Ulcerative Colitis: Diagnosis, Treatment, and Overall Management of Adult Patients
Keywords:
Ulcerative Colitis, Diagnosis, Treatment, PatientsAbstract
Ulcerative colitis (UC) is an inflammatory chronic disease primarily affecting the
colonic mucosa; the extent and severity of colon involvement are variable. In its most limited
form it may be restricted to the distal rectum, while in its most extended form the entire
colon is involved. UC belongs to the inflammatory bowel diseases (IBD), which is a general
term for a group of chronic inflammatory disorders of unknown etiology involving the
gastrointestinal tract. UC is usually associated with recurrent attacks with complete
remission of symptoms in the interim. In Western Europe and in the USA, UC has an
incidence of approximately 6 to 8 cases per 100.000 populations and an estimated prevalence
of approximately 70 to 150 per 100.000 populations.
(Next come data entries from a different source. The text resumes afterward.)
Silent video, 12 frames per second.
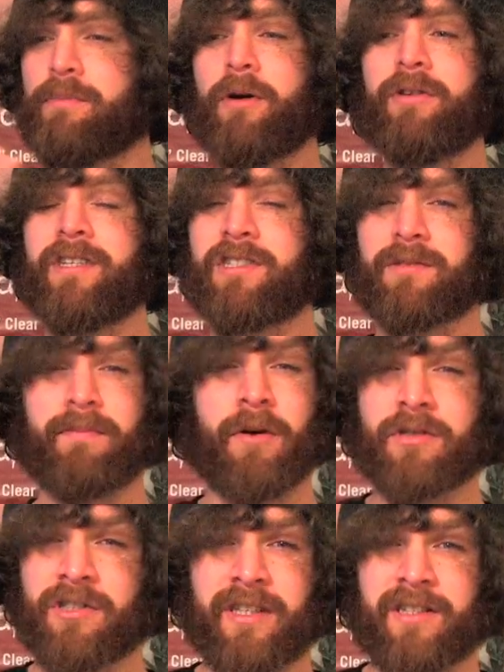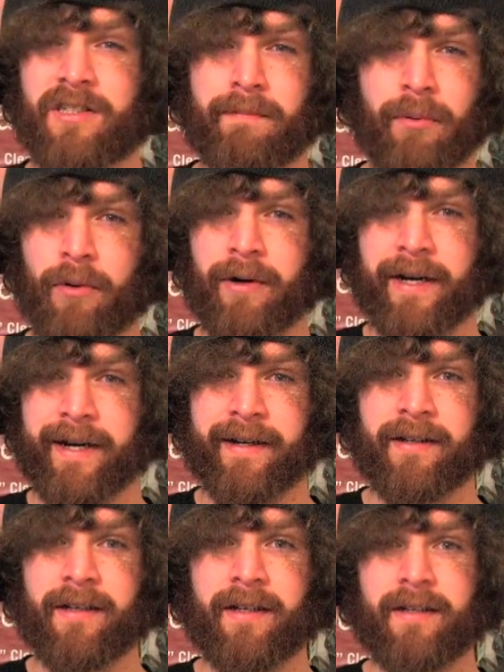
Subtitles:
mostly supporting.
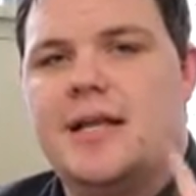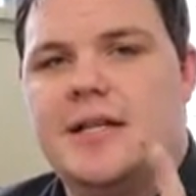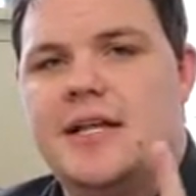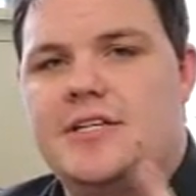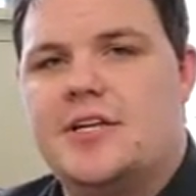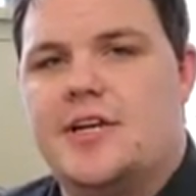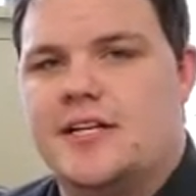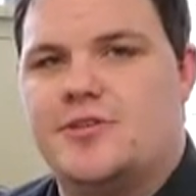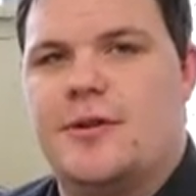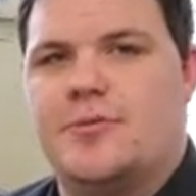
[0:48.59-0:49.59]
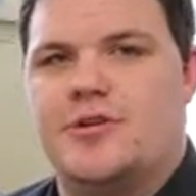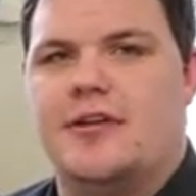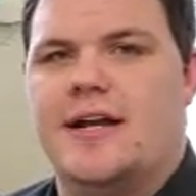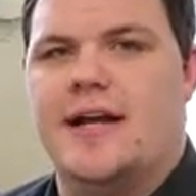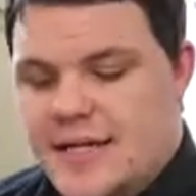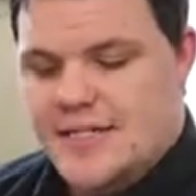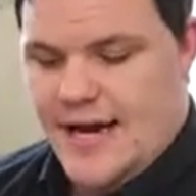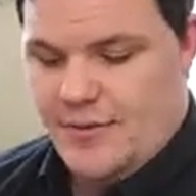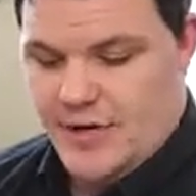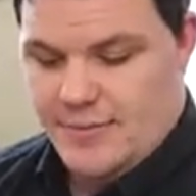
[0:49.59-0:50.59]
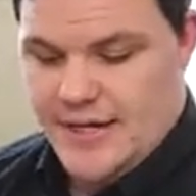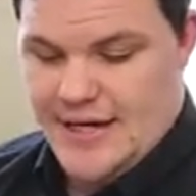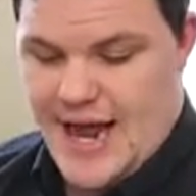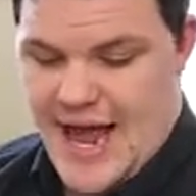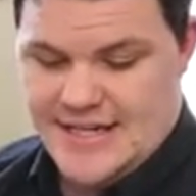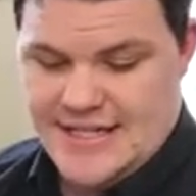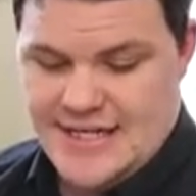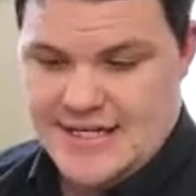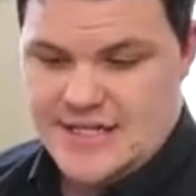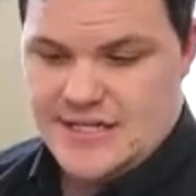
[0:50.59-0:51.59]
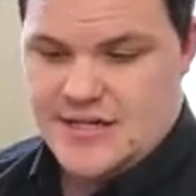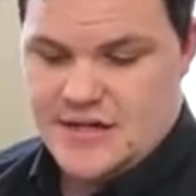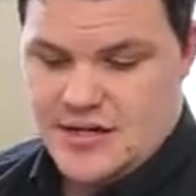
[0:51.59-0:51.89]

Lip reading: Let's look at scripture right now. Today we're going to be in Exodus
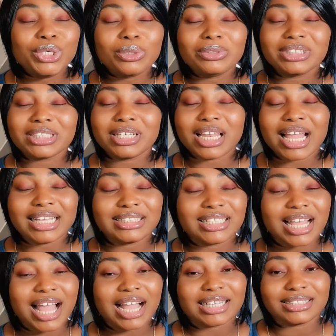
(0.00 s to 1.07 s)

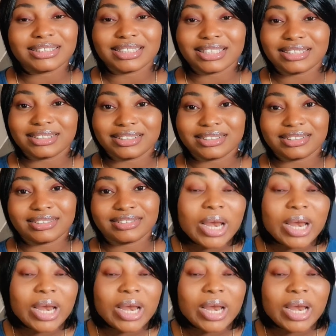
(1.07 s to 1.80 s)
utilize access.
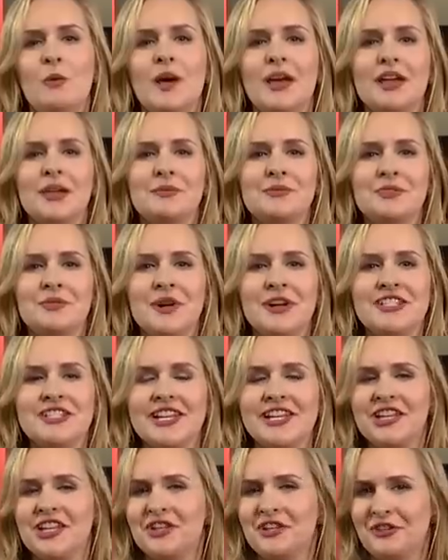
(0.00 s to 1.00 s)
Welcome to our
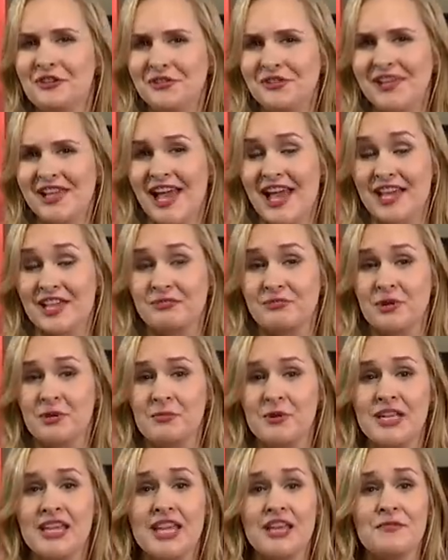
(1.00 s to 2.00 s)
daily newscast,
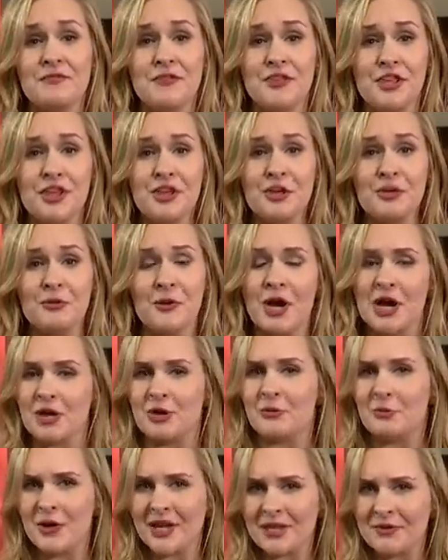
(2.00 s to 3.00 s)
where we give you a
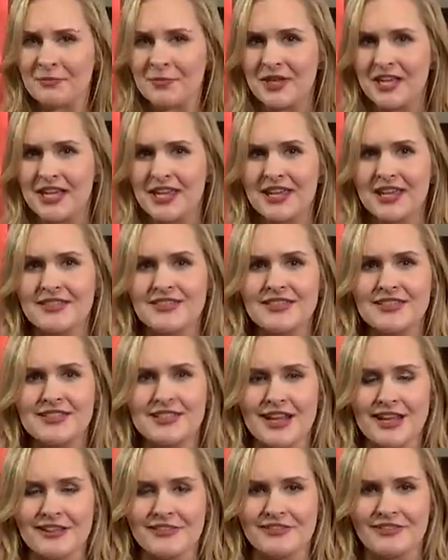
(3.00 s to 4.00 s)
quick peek at the
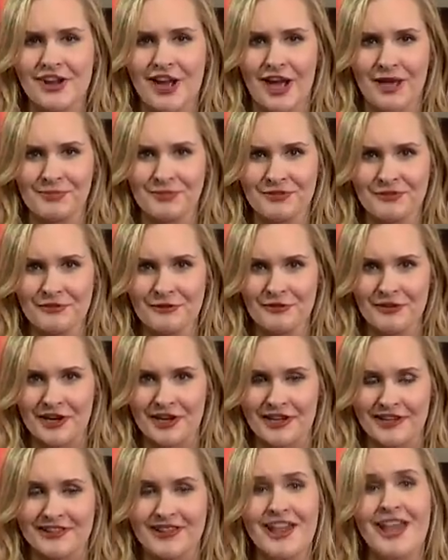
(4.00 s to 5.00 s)
day's top
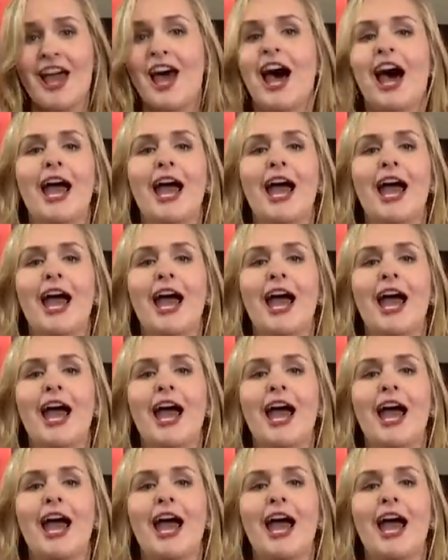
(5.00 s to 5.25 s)
stories.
The leading initial symptom of UC is
diarrhea with blood and mucus, sometimes with pain. Fever and weight loss are less
frequent. Extra intestinal symptoms can be an initial manifestation or can occur later in the
course of the disease. Eighty percent of the patients have only proctitis or proctosigmoiditis,
and only 20% have extensive colitis. However, in about 50% of patients with initial
proctosigmoiditis, proximal extension occurs later, and in some patients the opposite takes
place. Depending of the stage of the disease, endoscopy reveals reddening of the mucosa,
increased vulnerability, mucosal bleeding, irregular ulcers, pseudo polyps, granularity, and
loss of vascular architecture. Several drugs interacting with various points along the immune
and inflammatory cascades are currently available for the treatment of UC. Corticosteroids,
amino salicylates, immunomodulators are the mainstay of medical treatment otherwise
surgery recommended which may be radical.